[[ Supplied entries, beginning ]]
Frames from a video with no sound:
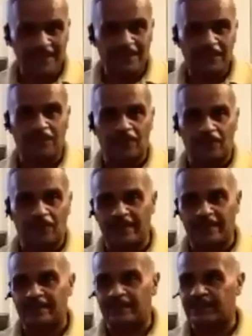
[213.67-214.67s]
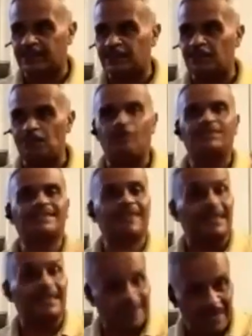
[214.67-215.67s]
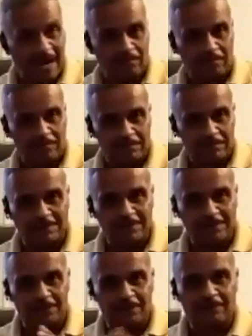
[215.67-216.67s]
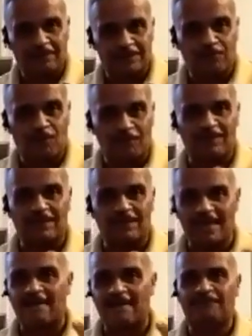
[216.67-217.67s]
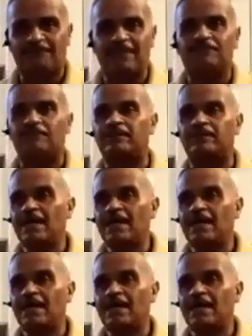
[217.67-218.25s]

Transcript: You know, it's more salseado. You know, it's more of a Latin flavor.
[[ Supplied entries, end ]]
### Instructions for the task:
Give all the lines above again, character for character, without pictures.

### Answer area:
Frames from a video with no sound:
[213.67-214.67s]
[214.67-215.67s]
[215.67-216.67s]
[216.67-217.67s]
[217.67-218.25s]

Transcript: You know, it's more salseado. You know, it's more of a Latin flavor.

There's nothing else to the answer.